:: Information shown
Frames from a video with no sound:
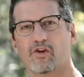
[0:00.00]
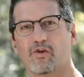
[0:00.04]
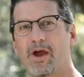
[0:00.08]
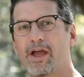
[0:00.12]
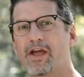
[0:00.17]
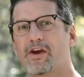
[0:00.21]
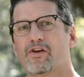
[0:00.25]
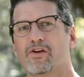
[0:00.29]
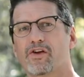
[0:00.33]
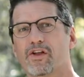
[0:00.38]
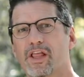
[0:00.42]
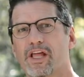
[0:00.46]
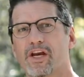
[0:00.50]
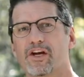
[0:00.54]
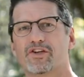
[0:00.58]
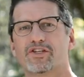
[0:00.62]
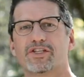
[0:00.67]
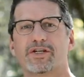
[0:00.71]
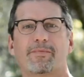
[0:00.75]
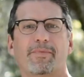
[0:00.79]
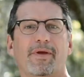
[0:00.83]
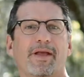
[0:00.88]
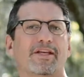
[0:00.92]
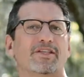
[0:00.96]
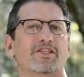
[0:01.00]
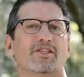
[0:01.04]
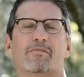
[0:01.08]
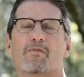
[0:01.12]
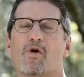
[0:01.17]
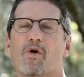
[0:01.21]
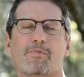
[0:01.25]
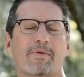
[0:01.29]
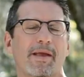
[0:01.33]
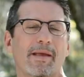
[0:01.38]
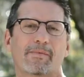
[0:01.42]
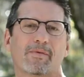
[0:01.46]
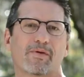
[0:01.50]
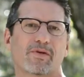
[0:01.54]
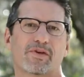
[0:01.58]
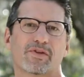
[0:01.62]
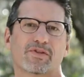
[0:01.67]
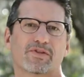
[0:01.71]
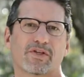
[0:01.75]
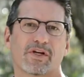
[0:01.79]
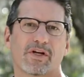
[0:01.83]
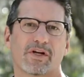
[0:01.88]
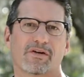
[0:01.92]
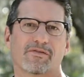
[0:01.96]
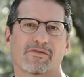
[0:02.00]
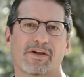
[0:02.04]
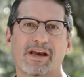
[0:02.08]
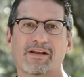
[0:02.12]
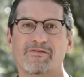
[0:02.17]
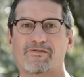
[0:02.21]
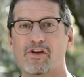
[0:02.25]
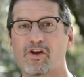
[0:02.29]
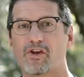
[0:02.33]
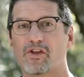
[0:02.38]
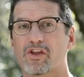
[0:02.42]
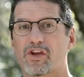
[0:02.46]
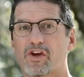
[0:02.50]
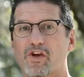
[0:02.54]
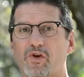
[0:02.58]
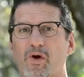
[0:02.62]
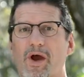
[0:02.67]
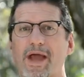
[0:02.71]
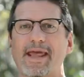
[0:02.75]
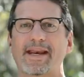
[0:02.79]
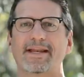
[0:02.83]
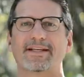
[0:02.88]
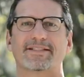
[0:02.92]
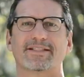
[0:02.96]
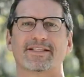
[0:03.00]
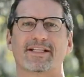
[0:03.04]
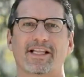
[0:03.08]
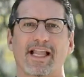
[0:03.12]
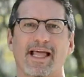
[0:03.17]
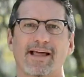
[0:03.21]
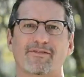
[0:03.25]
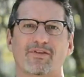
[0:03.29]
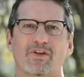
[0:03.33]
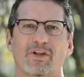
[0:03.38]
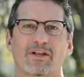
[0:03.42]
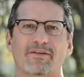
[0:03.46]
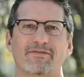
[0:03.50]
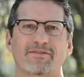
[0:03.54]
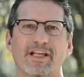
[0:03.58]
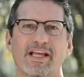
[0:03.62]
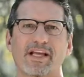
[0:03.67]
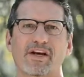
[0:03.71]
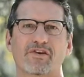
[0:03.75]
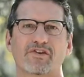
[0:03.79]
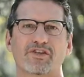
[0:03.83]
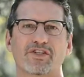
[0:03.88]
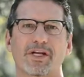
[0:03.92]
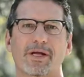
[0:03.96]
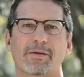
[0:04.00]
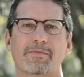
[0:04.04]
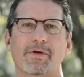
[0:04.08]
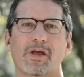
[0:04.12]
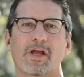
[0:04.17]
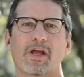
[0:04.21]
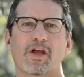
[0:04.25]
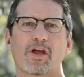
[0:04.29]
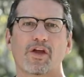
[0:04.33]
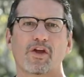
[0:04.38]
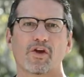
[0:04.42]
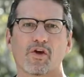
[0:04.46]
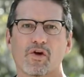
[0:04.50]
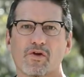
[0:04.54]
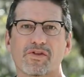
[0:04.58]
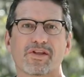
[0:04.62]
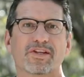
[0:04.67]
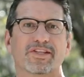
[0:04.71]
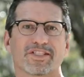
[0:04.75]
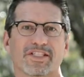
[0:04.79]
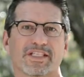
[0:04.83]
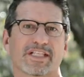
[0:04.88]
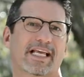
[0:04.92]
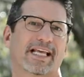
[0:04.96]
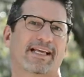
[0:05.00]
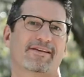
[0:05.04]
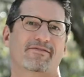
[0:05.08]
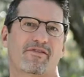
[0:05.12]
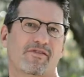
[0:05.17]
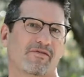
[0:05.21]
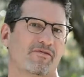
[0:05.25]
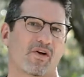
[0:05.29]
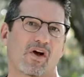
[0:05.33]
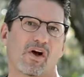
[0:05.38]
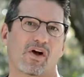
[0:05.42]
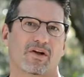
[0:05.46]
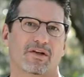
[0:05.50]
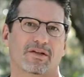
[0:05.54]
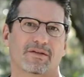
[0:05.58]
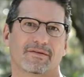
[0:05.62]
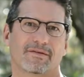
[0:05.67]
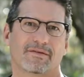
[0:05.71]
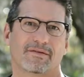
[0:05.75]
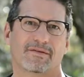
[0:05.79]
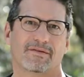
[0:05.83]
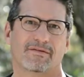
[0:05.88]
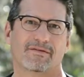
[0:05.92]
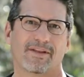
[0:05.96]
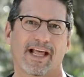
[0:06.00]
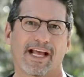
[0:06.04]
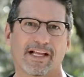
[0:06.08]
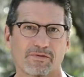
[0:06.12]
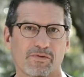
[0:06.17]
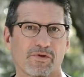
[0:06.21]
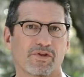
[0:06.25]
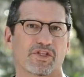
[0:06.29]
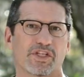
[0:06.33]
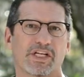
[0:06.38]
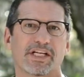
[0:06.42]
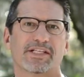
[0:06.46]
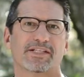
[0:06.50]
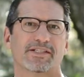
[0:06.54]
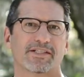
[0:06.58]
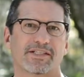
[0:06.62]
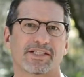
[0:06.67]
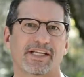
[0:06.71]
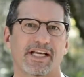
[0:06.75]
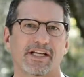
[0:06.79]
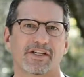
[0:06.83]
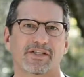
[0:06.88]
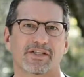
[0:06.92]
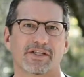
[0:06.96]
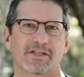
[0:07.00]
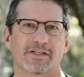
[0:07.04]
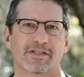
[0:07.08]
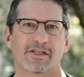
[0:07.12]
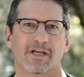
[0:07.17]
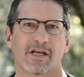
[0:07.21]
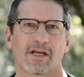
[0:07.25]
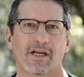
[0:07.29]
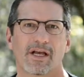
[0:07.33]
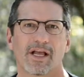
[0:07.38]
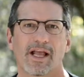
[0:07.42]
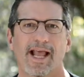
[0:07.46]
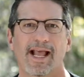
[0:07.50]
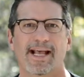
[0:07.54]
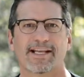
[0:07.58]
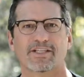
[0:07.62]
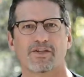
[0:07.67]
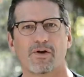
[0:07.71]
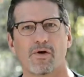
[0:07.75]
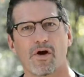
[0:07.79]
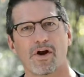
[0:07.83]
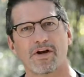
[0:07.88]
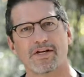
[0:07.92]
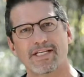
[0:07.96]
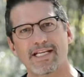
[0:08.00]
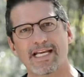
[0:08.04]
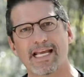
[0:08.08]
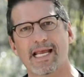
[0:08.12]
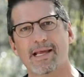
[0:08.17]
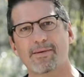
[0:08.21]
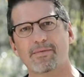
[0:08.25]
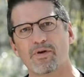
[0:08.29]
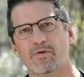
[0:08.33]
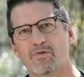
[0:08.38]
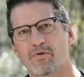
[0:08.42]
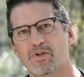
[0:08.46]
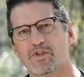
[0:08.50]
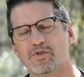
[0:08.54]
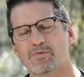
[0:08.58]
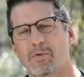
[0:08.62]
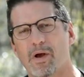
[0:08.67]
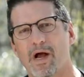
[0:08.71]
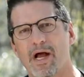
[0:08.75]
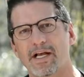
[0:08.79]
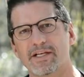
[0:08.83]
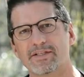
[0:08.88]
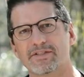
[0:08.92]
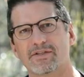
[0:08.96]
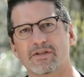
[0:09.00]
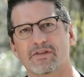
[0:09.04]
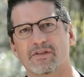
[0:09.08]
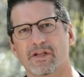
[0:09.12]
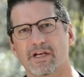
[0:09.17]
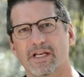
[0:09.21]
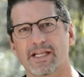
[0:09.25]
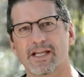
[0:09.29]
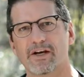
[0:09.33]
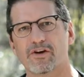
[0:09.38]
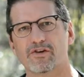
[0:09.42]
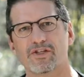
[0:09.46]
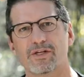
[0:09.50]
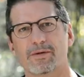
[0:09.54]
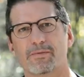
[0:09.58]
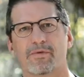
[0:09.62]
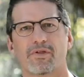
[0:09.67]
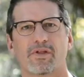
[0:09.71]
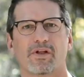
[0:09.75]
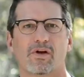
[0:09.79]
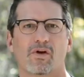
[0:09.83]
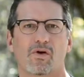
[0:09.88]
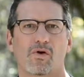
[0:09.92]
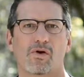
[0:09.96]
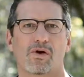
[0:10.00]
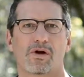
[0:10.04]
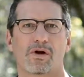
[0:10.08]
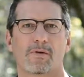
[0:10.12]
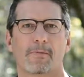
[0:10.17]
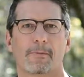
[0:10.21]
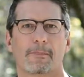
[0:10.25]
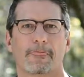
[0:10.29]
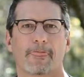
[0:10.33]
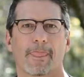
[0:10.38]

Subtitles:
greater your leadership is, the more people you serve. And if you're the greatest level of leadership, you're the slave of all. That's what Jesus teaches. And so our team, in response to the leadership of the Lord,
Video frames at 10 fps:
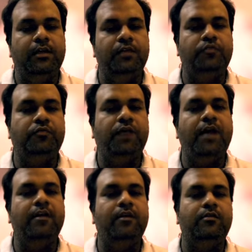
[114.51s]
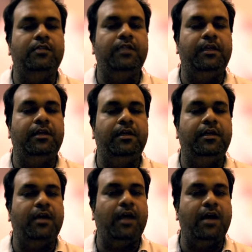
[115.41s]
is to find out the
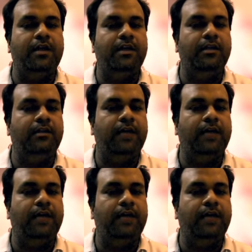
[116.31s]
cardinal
::::
> **Your instructions**
Copy the records exactly as they appear, excluding images.

> **Response to the exercise**
Frames from a video with no sound:
[0:00.00]
[0:00.04]
[0:00.08]
[0:00.12]
[0:00.17]
[0:00.21]
[0:00.25]
[0:00.29]
[0:00.33]
[0:00.38]
[0:00.42]
[0:00.46]
[0:00.50]
[0:00.54]
[0:00.58]
[0:00.62]
[0:00.67]
[0:00.71]
[0:00.75]
[0:00.79]
[0:00.83]
[0:00.88]
[0:00.92]
[0:00.96]
[0:01.00]
[0:01.04]
[0:01.08]
[0:01.12]
[0:01.17]
[0:01.21]
[0:01.25]
[0:01.29]
[0:01.33]
[0:01.38]
[0:01.42]
[0:01.46]
[0:01.50]
[0:01.54]
[0:01.58]
[0:01.62]
[0:01.67]
[0:01.71]
[0:01.75]
[0:01.79]
[0:01.83]
[0:01.88]
[0:01.92]
[0:01.96]
[0:02.00]
[0:02.04]
[0:02.08]
[0:02.12]
[0:02.17]
[0:02.21]
[0:02.25]
[0:02.29]
[0:02.33]
[0:02.38]
[0:02.42]
[0:02.46]
[0:02.50]
[0:02.54]
[0:02.58]
[0:02.62]
[0:02.67]
[0:02.71]
[0:02.75]
[0:02.79]
[0:02.83]
[0:02.88]
[0:02.92]
[0:02.96]
[0:03.00]
[0:03.04]
[0:03.08]
[0:03.12]
[0:03.17]
[0:03.21]
[0:03.25]
[0:03.29]
[0:03.33]
[0:03.38]
[0:03.42]
[0:03.46]
[0:03.50]
[0:03.54]
[0:03.58]
[0:03.62]
[0:03.67]
[0:03.71]
[0:03.75]
[0:03.79]
[0:03.83]
[0:03.88]
[0:03.92]
[0:03.96]
[0:04.00]
[0:04.04]
[0:04.08]
[0:04.12]
[0:04.17]
[0:04.21]
[0:04.25]
[0:04.29]
[0:04.33]
[0:04.38]
[0:04.42]
[0:04.46]
[0:04.50]
[0:04.54]
[0:04.58]
[0:04.62]
[0:04.67]
[0:04.71]
[0:04.75]
[0:04.79]
[0:04.83]
[0:04.88]
[0:04.92]
[0:04.96]
[0:05.00]
[0:05.04]
[0:05.08]
[0:05.12]
[0:05.17]
[0:05.21]
[0:05.25]
[0:05.29]
[0:05.33]
[0:05.38]
[0:05.42]
[0:05.46]
[0:05.50]
[0:05.54]
[0:05.58]
[0:05.62]
[0:05.67]
[0:05.71]
[0:05.75]
[0:05.79]
[0:05.83]
[0:05.88]
[0:05.92]
[0:05.96]
[0:06.00]
[0:06.04]
[0:06.08]
[0:06.12]
[0:06.17]
[0:06.21]
[0:06.25]
[0:06.29]
[0:06.33]
[0:06.38]
[0:06.42]
[0:06.46]
[0:06.50]
[0:06.54]
[0:06.58]
[0:06.62]
[0:06.67]
[0:06.71]
[0:06.75]
[0:06.79]
[0:06.83]
[0:06.88]
[0:06.92]
[0:06.96]
[0:07.00]
[0:07.04]
[0:07.08]
[0:07.12]
[0:07.17]
[0:07.21]
[0:07.25]
[0:07.29]
[0:07.33]
[0:07.38]
[0:07.42]
[0:07.46]
[0:07.50]
[0:07.54]
[0:07.58]
[0:07.62]
[0:07.67]
[0:07.71]
[0:07.75]
[0:07.79]
[0:07.83]
[0:07.88]
[0:07.92]
[0:07.96]
[0:08.00]
[0:08.04]
[0:08.08]
[0:08.12]
[0:08.17]
[0:08.21]
[0:08.25]
[0:08.29]
[0:08.33]
[0:08.38]
[0:08.42]
[0:08.46]
[0:08.50]
[0:08.54]
[0:08.58]
[0:08.62]
[0:08.67]
[0:08.71]
[0:08.75]
[0:08.79]
[0:08.83]
[0:08.88]
[0:08.92]
[0:08.96]
[0:09.00]
[0:09.04]
[0:09.08]
[0:09.12]
[0:09.17]
[0:09.21]
[0:09.25]
[0:09.29]
[0:09.33]
[0:09.38]
[0:09.42]
[0:09.46]
[0:09.50]
[0:09.54]
[0:09.58]
[0:09.62]
[0:09.67]
[0:09.71]
[0:09.75]
[0:09.79]
[0:09.83]
[0:09.88]
[0:09.92]
[0:09.96]
[0:10.00]
[0:10.04]
[0:10.08]
[0:10.12]
[0:10.17]
[0:10.21]
[0:10.25]
[0:10.29]
[0:10.33]
[0:10.38]

Subtitles:
greater your leadership is, the more people you serve. And if you're the greatest level of leadership, you're the slave of all. That's what Jesus teaches. And so our team, in response to the leadership of the Lord,
Video frames at 10 fps:
[114.51s]
[115.41s]
is to find out the
[116.31s]
cardinal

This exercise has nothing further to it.